Misleading claim about Marcos human rights abuses resurfaces ahead of 2022 Philippine polls

·4 min read

As Ferdinand Marcos Jr appears headed towards a landslide victory in the 2022 Philippine polls that could see his family return to the presidential palace, posts have circulated widely online downplaying the human rights abuses during the term of his father, the dictator Ferdinand Marcos. These posts feature a video -- viewed hundreds of thousands of times -- that shows the older Marcos alleging Amnesty International did not visit the country and relied on "hearsay" in its reports about abuses during his dictatorship. This is misleading: multiple historical accounts indicate the rights group visited the Philippines at least twice during the Marcos presidency. A human rights victim told AFP he was interviewed by the group when its investigators came to the country in 1975.

The video was shared on Facebook on March 3.

It shows senatorial candidate Luke Espiritu making impassioned remarks about human rights violations under Marcos.

Espiritu cites figures from Amnesty International that thousands were killed and tens of thousands tortured and imprisoned during Marcos's martial rule.

This clip is juxtaposed with old footage of Marcos speaking to the media in the United States on September 17, 1982.

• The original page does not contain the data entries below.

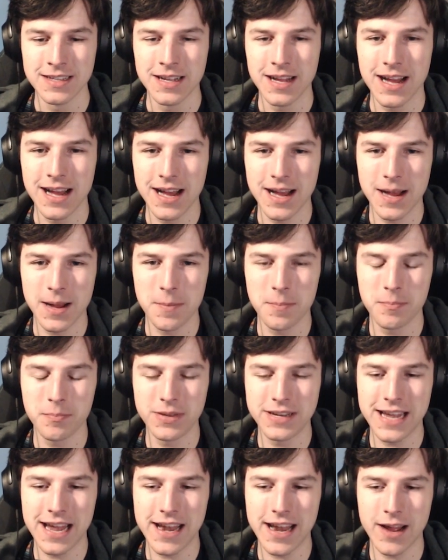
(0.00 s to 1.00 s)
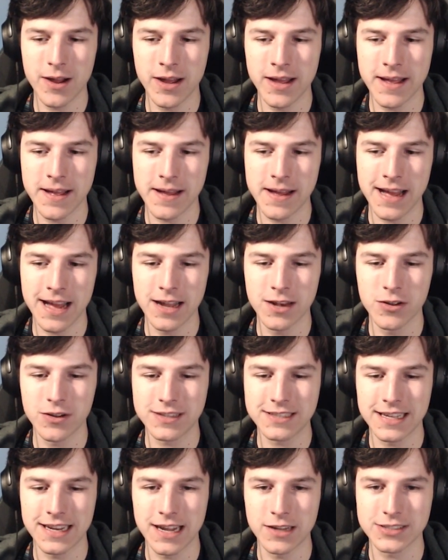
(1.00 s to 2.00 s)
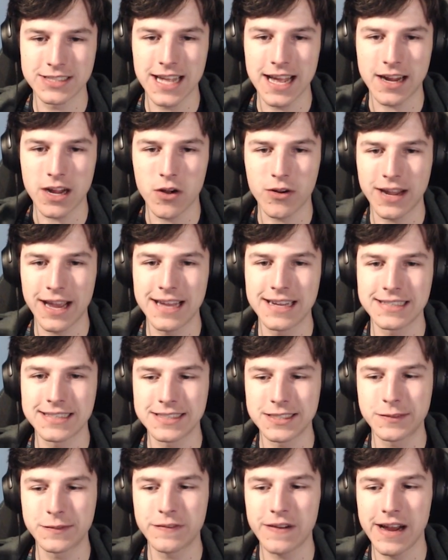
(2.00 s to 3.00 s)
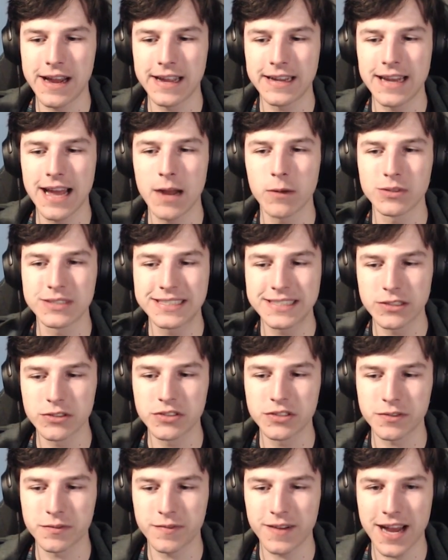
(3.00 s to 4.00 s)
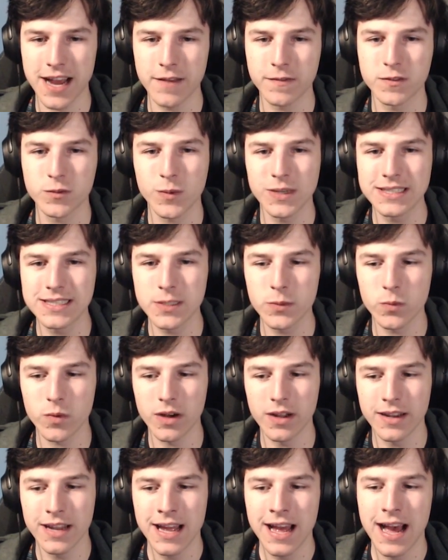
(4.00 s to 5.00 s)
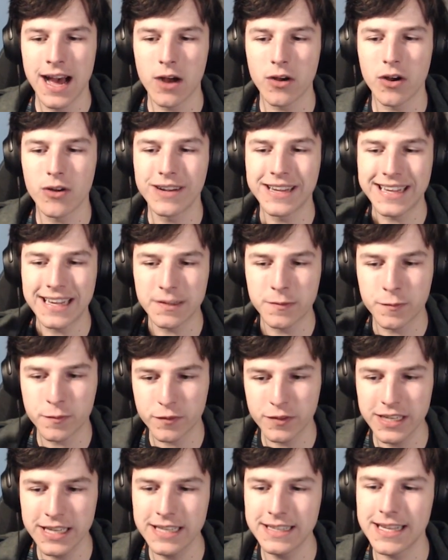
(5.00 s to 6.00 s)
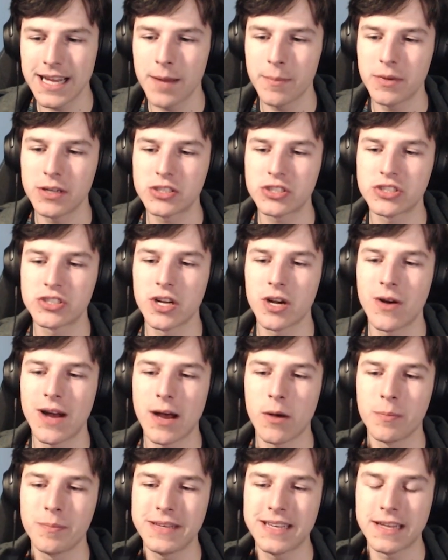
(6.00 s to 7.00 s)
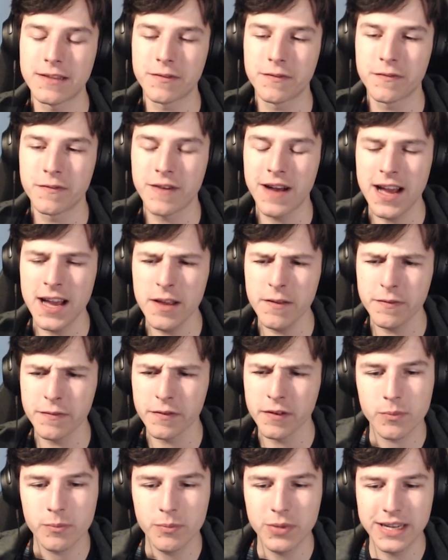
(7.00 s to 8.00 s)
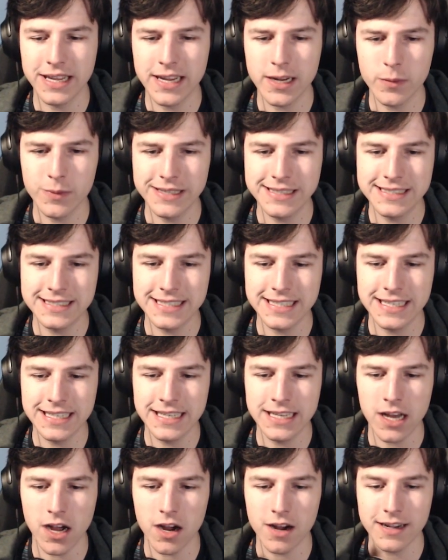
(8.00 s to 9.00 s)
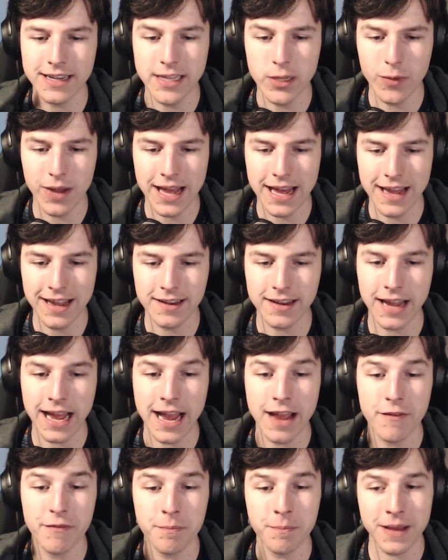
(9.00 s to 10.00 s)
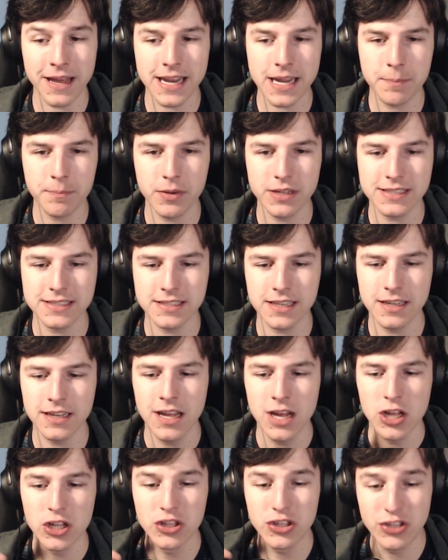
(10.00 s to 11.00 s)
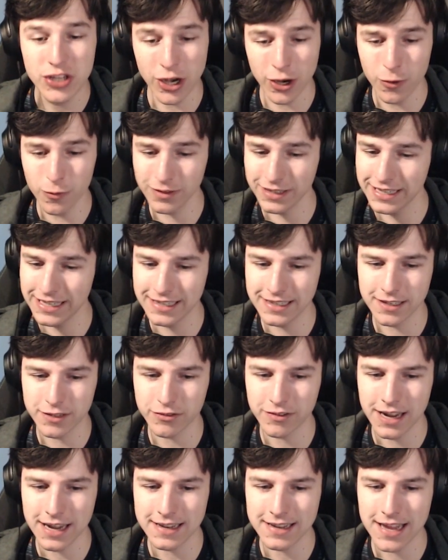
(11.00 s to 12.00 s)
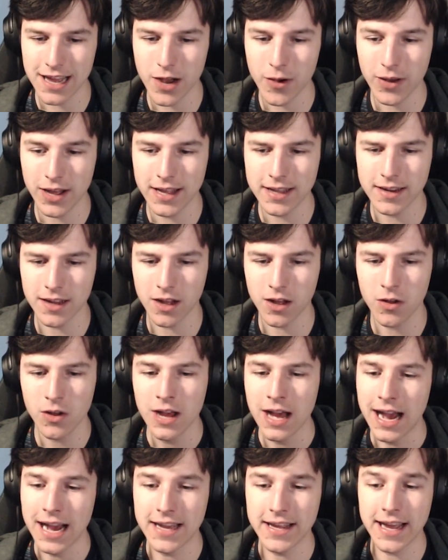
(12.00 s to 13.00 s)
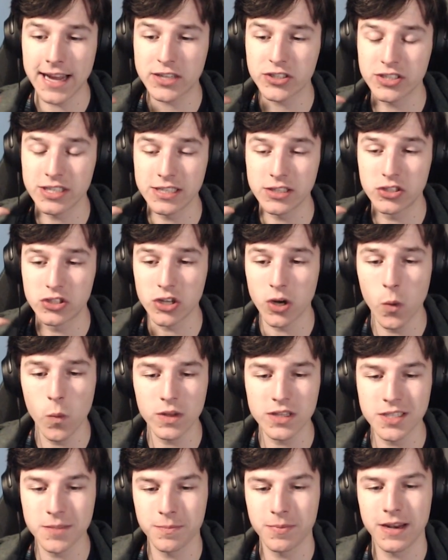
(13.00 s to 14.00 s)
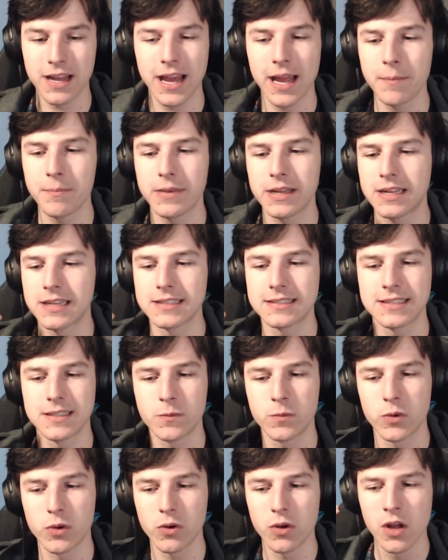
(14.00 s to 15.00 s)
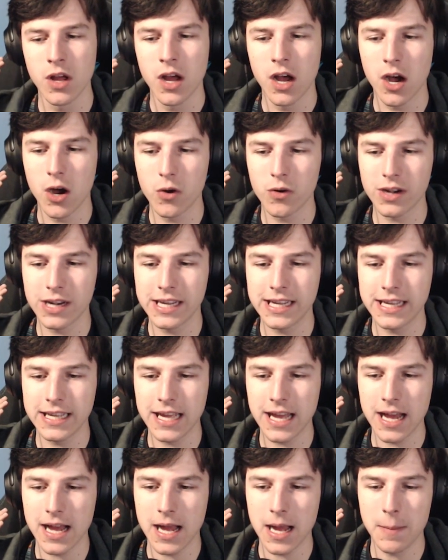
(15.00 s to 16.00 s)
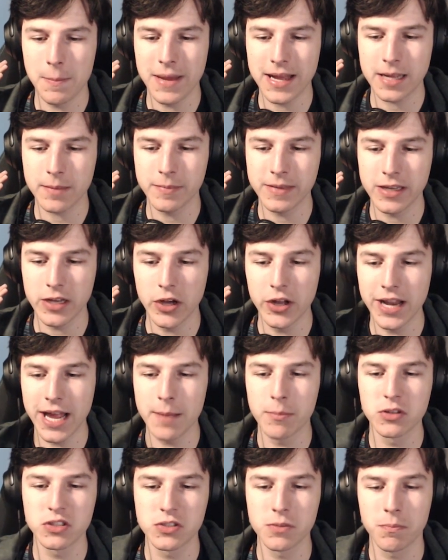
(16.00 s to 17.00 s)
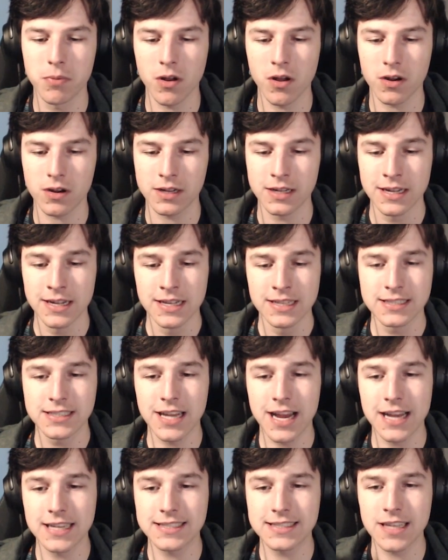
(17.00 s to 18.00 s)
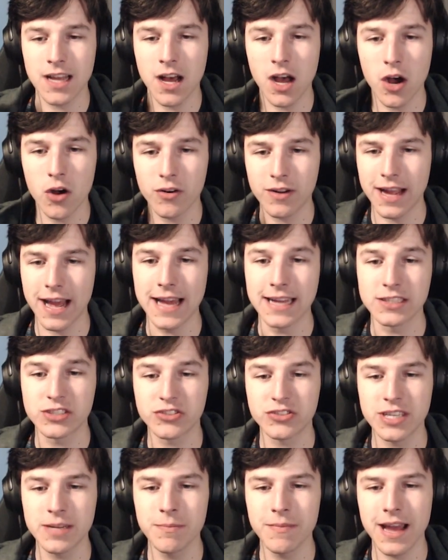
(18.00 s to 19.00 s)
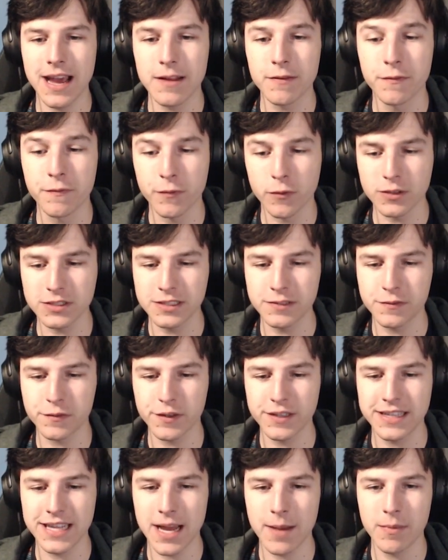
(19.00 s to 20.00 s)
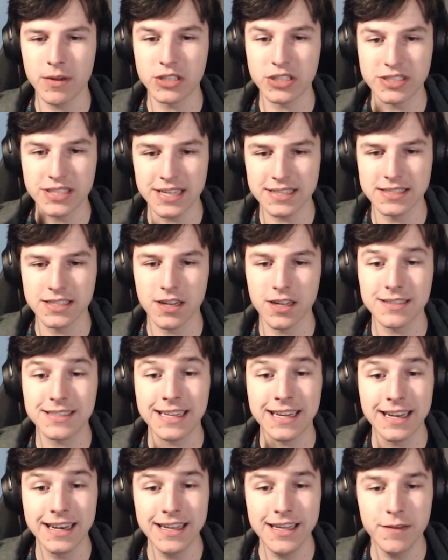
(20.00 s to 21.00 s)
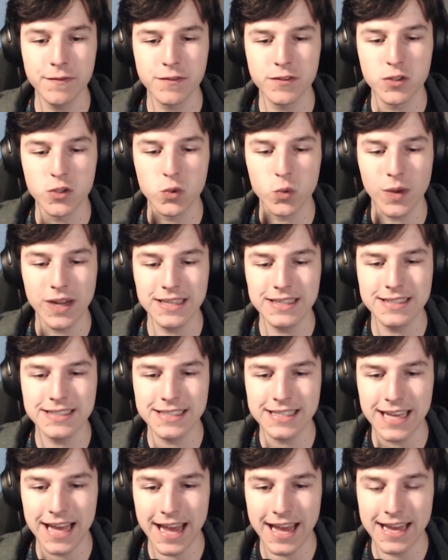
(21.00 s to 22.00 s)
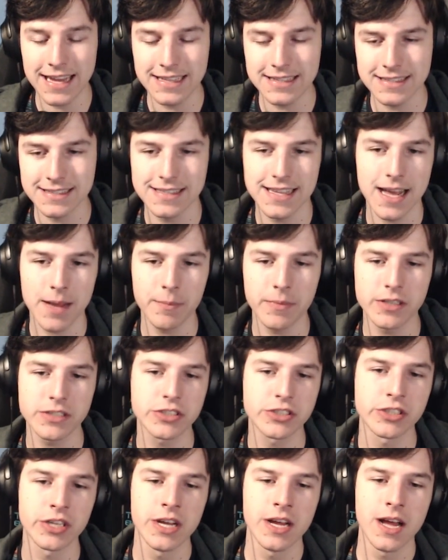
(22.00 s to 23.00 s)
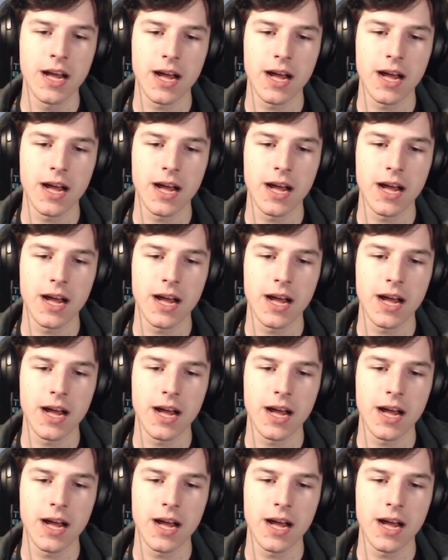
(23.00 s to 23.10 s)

But then I looked and I was like, okay, this is fine. I will still survive 21. I'll only get 3 damage, so I'll be at 5. But here we see our new hand. I have Panic Button. Don't need it right now at all. I actually don't want to play it because it will only make me unable to block. So I saw, okay, Streamline 43 damage. That's a lot. Cleave 28 damage.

The dictator was asked to respond to an Amnesty International report that found cases of torture, disappearances and illegal detentions in his country. Marcos said: "Well, I'll tell you that the Amnesty International has never come to the Philippines. That's why all they talk about is something that they obtained, hearsay…"

The post's caption repeats the accusation that the rights group did not visit the Philippines during the Marcos presidency between 1965 to 1986.

A screenshot of the misleading Facebook post, taken on April 6, 2022.

The post circulated online as Philippine social media exploded with support for presidential favourite Ferdinand Marcos Jr -- son and namesake of the late dictator -- driven by a massive misinformation campaign aimed at revamping the family brand and smearing his top rival.

Critics and opponents accuse Marcos Jr and his supporters of trying to portray his father's two-decade rule as a golden age of peace and prosperity while whitewashing human rights abuses and the plundering of state coffers.

Similar videos with the same claim were also shared on Facebook here, here and here, and on TikTok here, here and here.

These posts are misleading.

First mission

"Researchers visited the country in November 1975 to carry out on the ground research and interview President Marcos," a representative for Amnesty International told AFP.

Keyword searches found findings from the mission were published the following year here.

The report says investigators "had not anticipated the extent to which torture was practised against martial law detainees… over 70% of the prisoners interviewed by the mission said they were tortured."

Bonifacio Ilagan, one of the detainees mentioned in the report, told AFP he was interviewed by Amnesty International.

"That AI visit to the 'impregnable' torture unit that was the 5th Constabulary Security Unit was unforgettable... I sure still remember that day when the two AI representatives interviewed me," he told AFP on April 4.

The 1975 visit was referenced in a human rights report released here by the US Department of State in 1977.

"Amnesty International visited the Philippines during 1975. The report of the Amnesty International mission, released on September 15, 1976, detailed cases of torture and other human rights abuses," the state department report reads.

Second visit

Amnesty International had another visit to the country in 1981, according to the group's representative.

"In 1981, Amnesty researchers visited again to document further cases of torture, disappearances and killings that took place from 1976 onwards," the representative told AFP.

Findings from this subsequent mission were published the next year here.

This visit was referenced in reports by the New York Times and United Press International published in 1982.

Both reports state Marcos then accused Amnesty International of not visiting the Philippines before preparing its report -- a claim the rights group denied.

Human rights violations

Amnesty International has estimated that during the period of martial law between 1972 and 1981, "some 70,000 people were imprisoned and 34,000 were tortured; over 3,200 people were killed."

Human rights victims during the dictatorship are eligible for reparations under a landmark law enacted by former Philippine president Benigno Aquino III in 2013.

Between 2014 and 2018, the government paid reparations to over 11,000 victims and their relatives.